Dataset entries
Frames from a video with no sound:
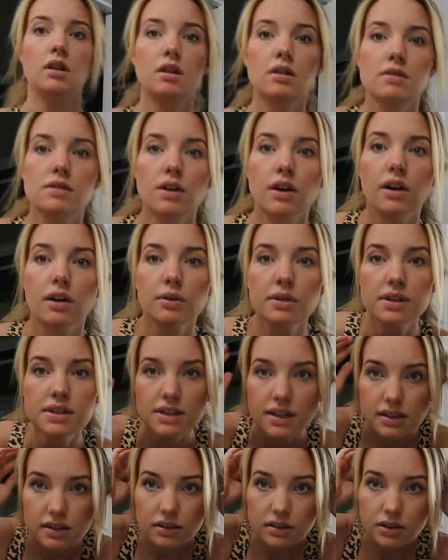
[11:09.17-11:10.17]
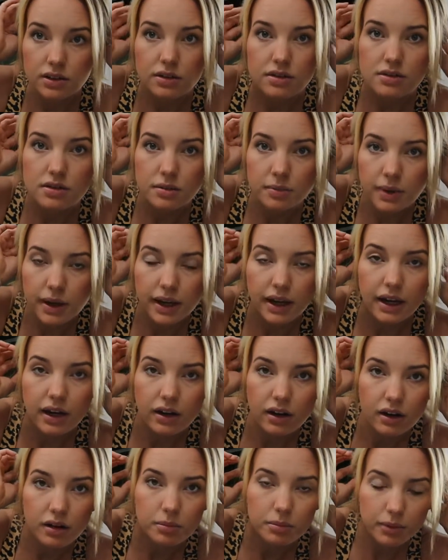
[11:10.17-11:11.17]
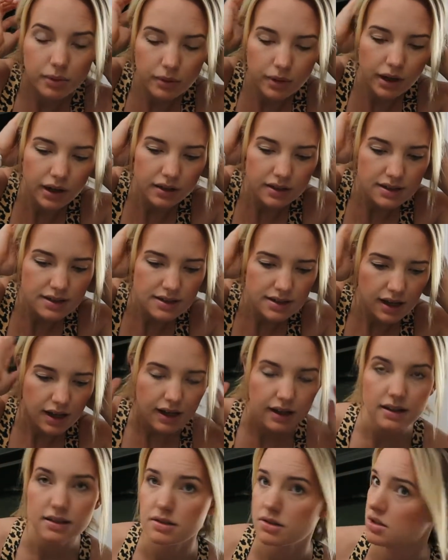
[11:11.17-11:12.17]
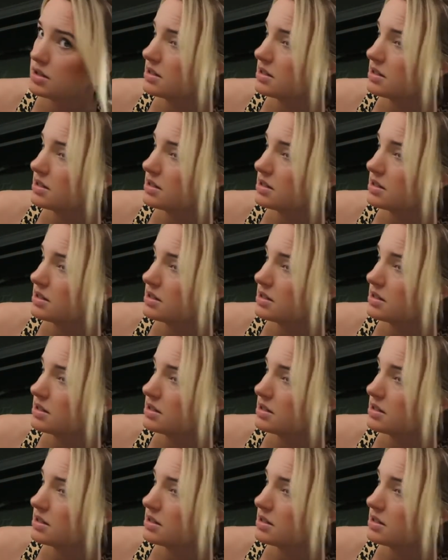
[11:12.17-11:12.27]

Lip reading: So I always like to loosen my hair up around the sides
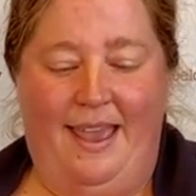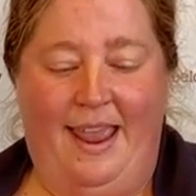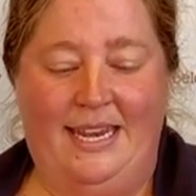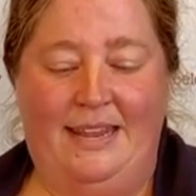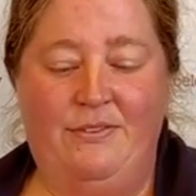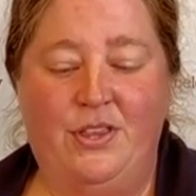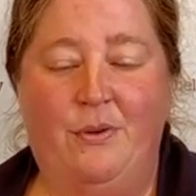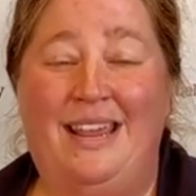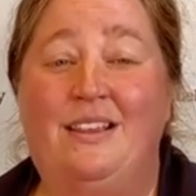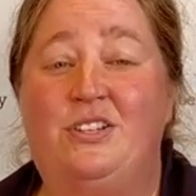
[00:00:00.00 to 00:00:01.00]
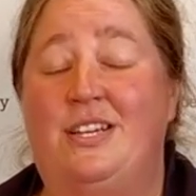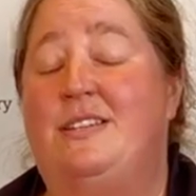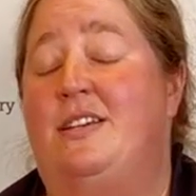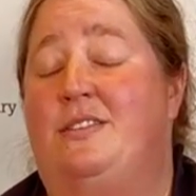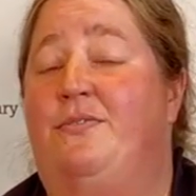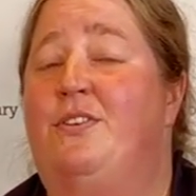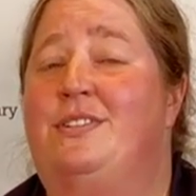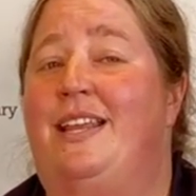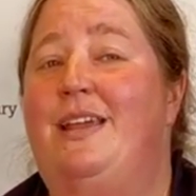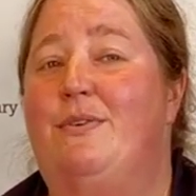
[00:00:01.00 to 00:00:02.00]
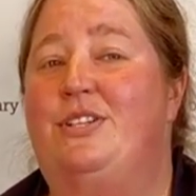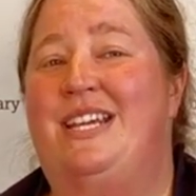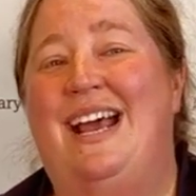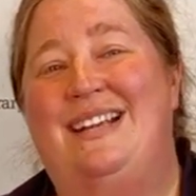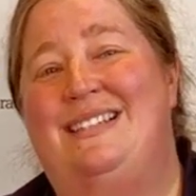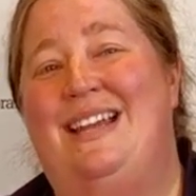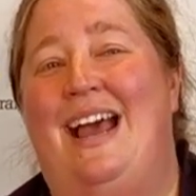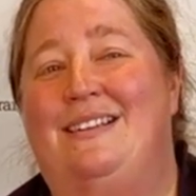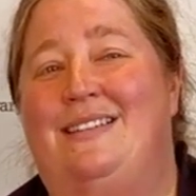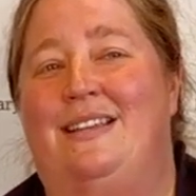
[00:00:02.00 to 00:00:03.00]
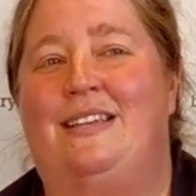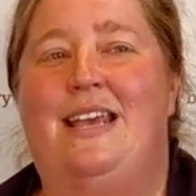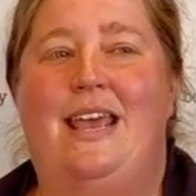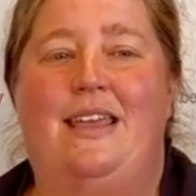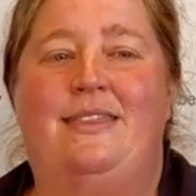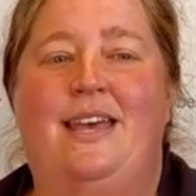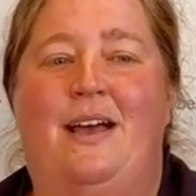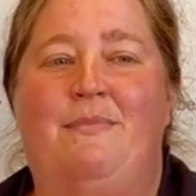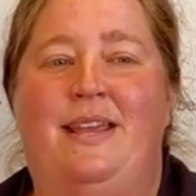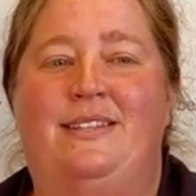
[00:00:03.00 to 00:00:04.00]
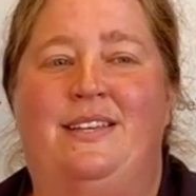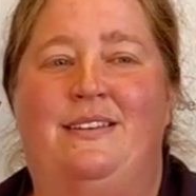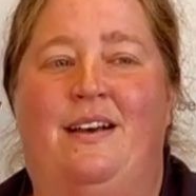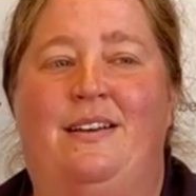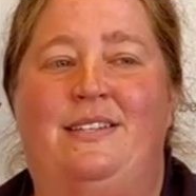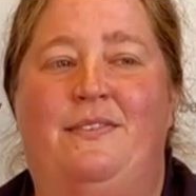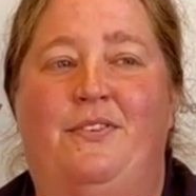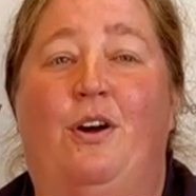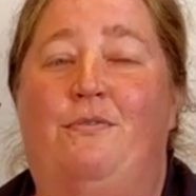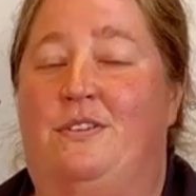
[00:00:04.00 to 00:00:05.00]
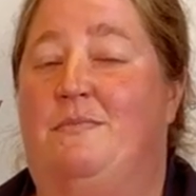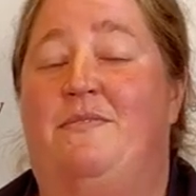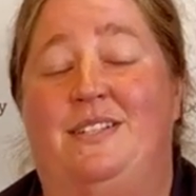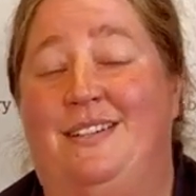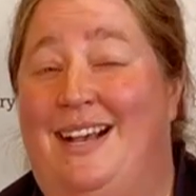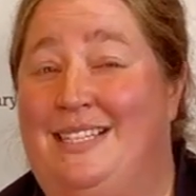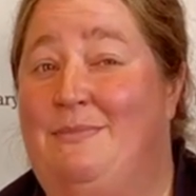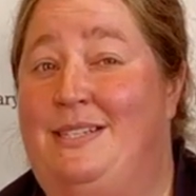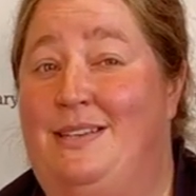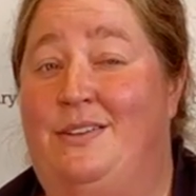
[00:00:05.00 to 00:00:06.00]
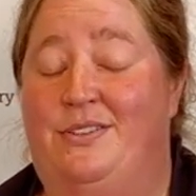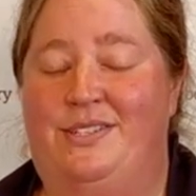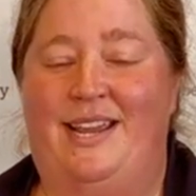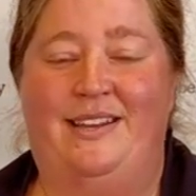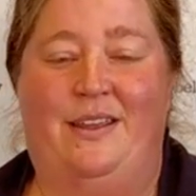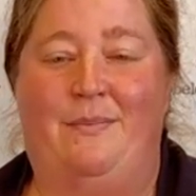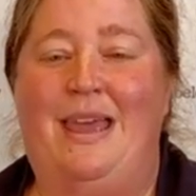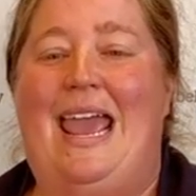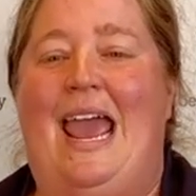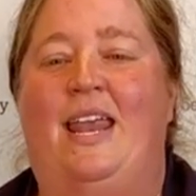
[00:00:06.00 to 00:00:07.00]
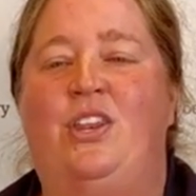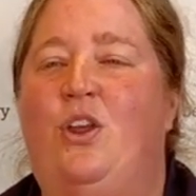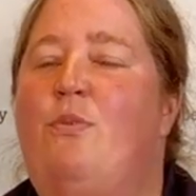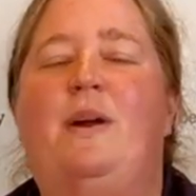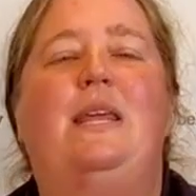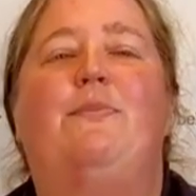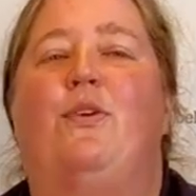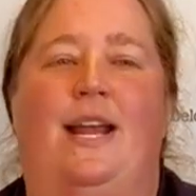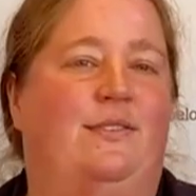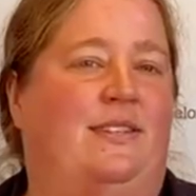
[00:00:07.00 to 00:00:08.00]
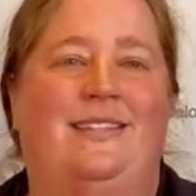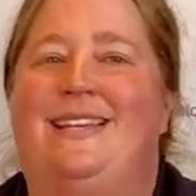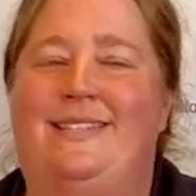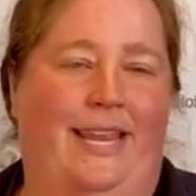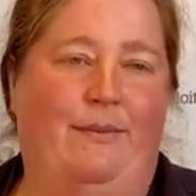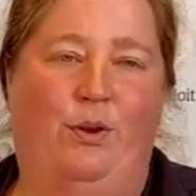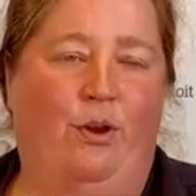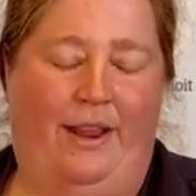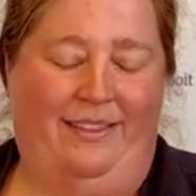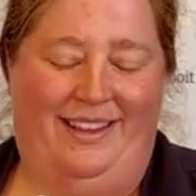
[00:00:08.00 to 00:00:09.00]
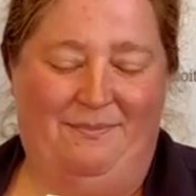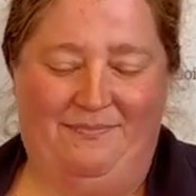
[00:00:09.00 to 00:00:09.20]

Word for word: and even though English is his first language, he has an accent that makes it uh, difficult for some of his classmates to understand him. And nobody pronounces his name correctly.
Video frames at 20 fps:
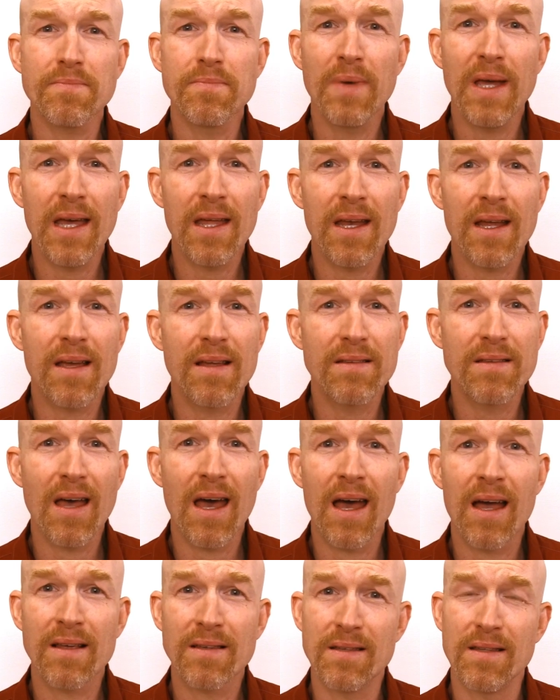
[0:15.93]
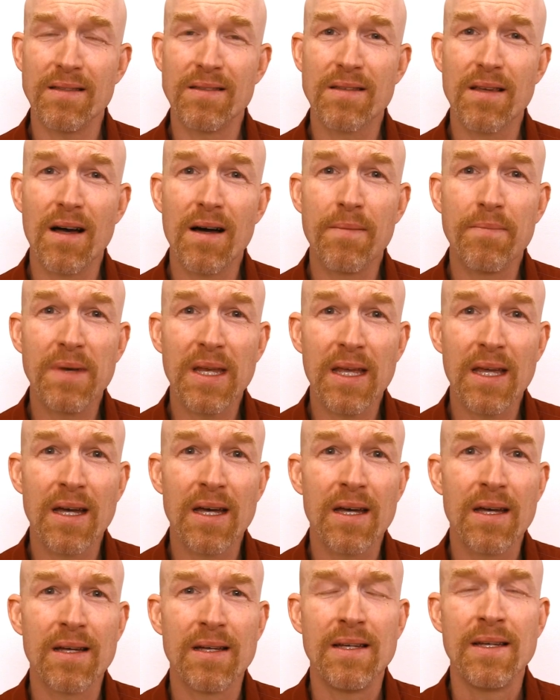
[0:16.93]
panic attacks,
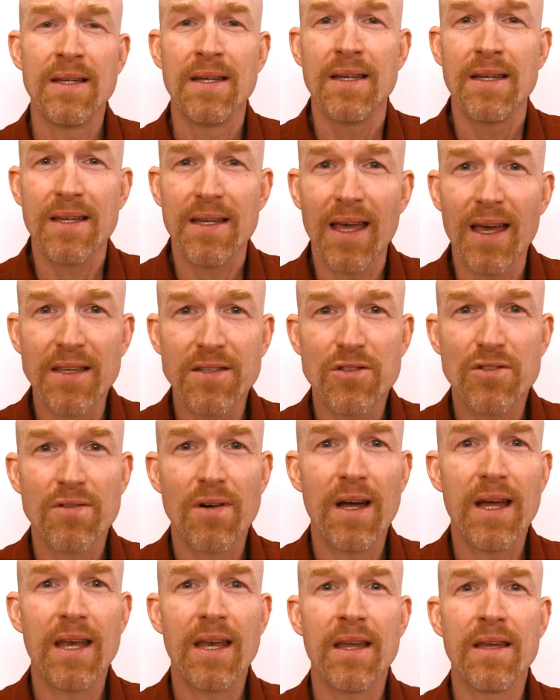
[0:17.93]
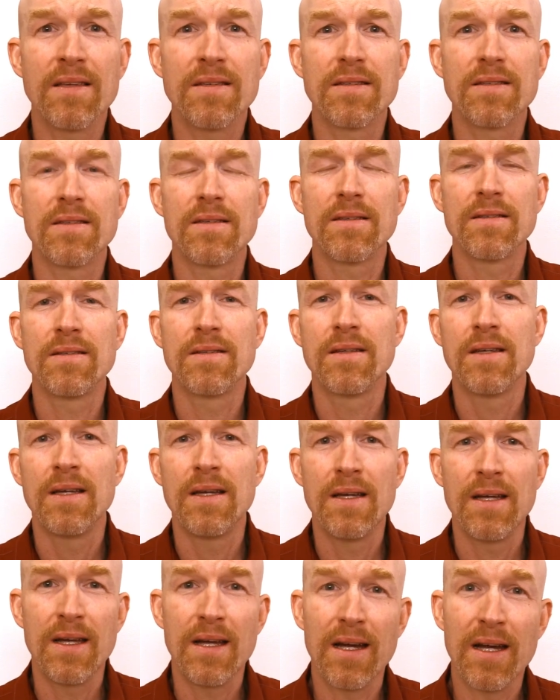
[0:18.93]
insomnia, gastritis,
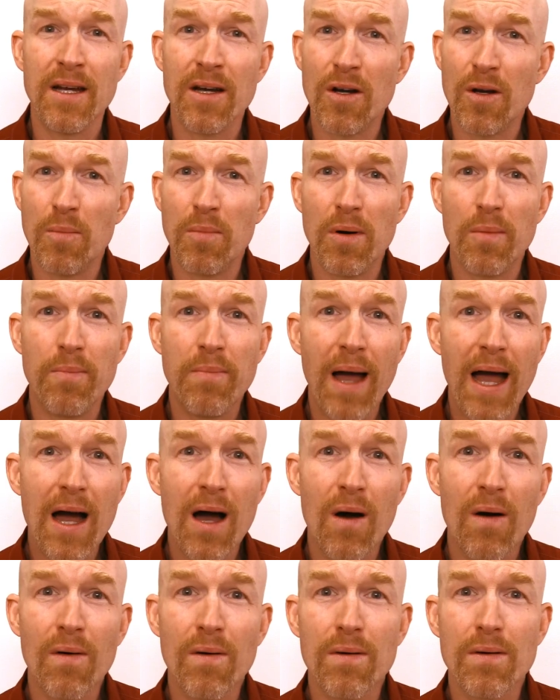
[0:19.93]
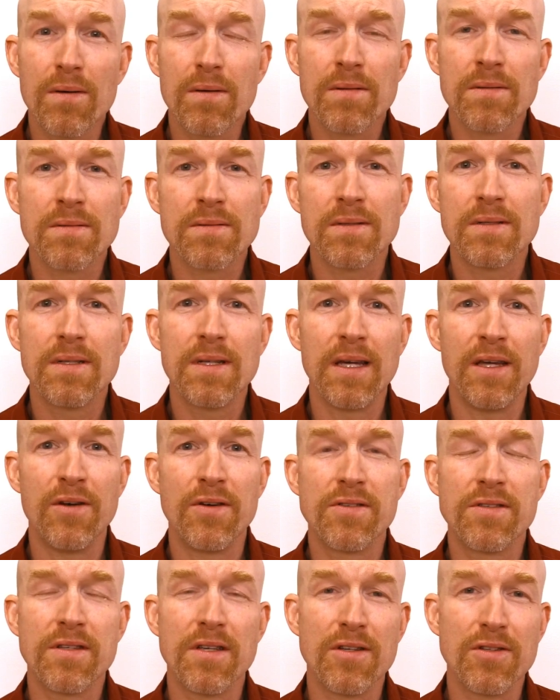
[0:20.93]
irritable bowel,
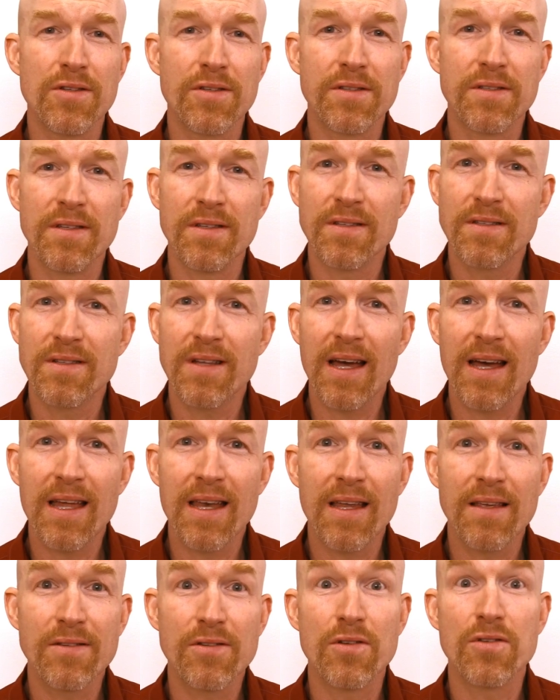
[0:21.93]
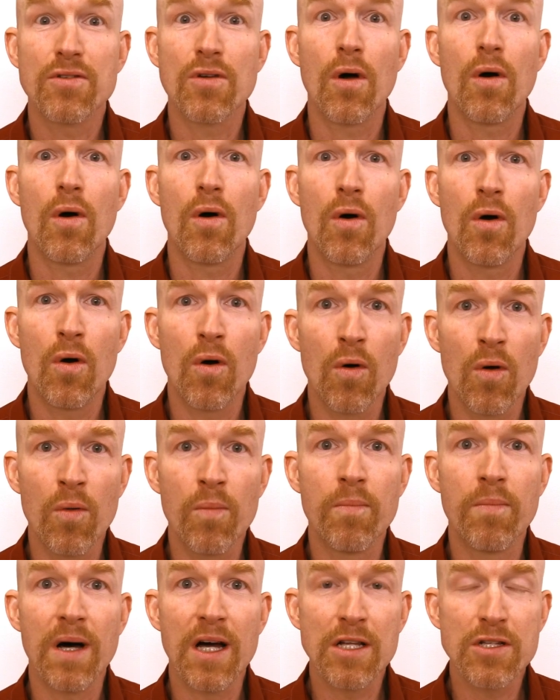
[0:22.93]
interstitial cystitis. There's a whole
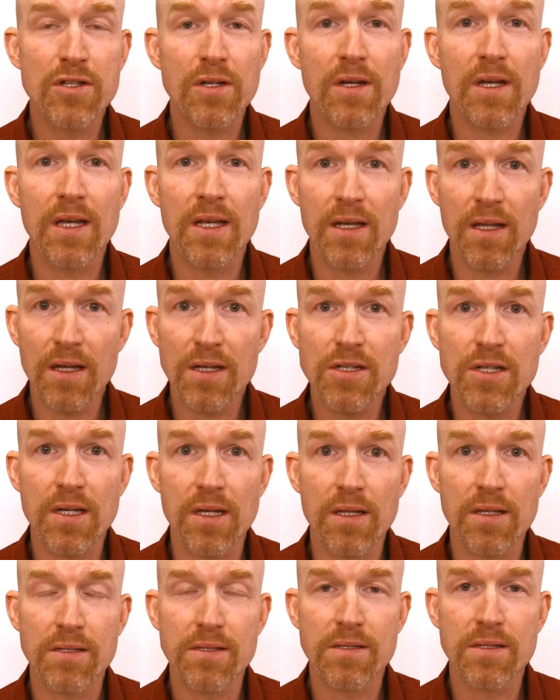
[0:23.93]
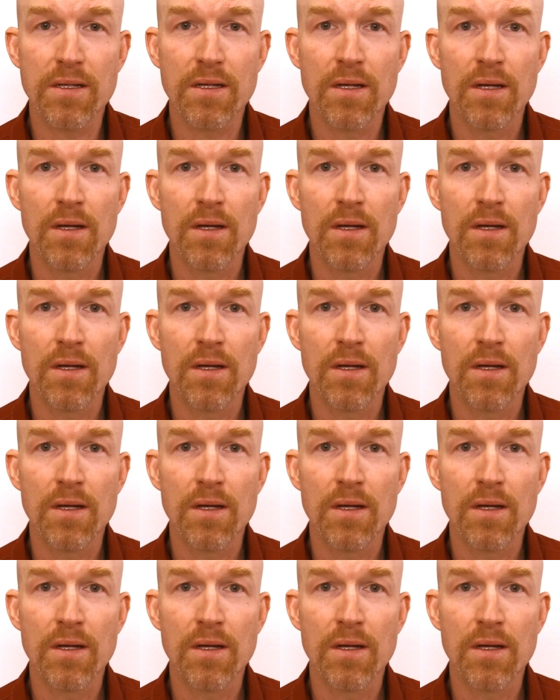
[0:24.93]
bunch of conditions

▶ What the exercise asks
Set down exactly the lines from the start of the records through the line containing "[00:00:09.00 to 00:00:09.20]", both included, and omit the pictures.

▶ Written response
Frames from a video with no sound:
[11:09.17-11:10.17]
[11:10.17-11:11.17]
[11:11.17-11:12.17]
[11:12.17-11:12.27]

Lip reading: So I always like to loosen my hair up around the sides
[00:00:00.00 to 00:00:01.00]
[00:00:01.00 to 00:00:02.00]
[00:00:02.00 to 00:00:03.00]
[00:00:03.00 to 00:00:04.00]
[00:00:04.00 to 00:00:05.00]
[00:00:05.00 to 00:00:06.00]
[00:00:06.00 to 00:00:07.00]
[00:00:07.00 to 00:00:08.00]
[00:00:08.00 to 00:00:09.00]
[00:00:09.00 to 00:00:09.20]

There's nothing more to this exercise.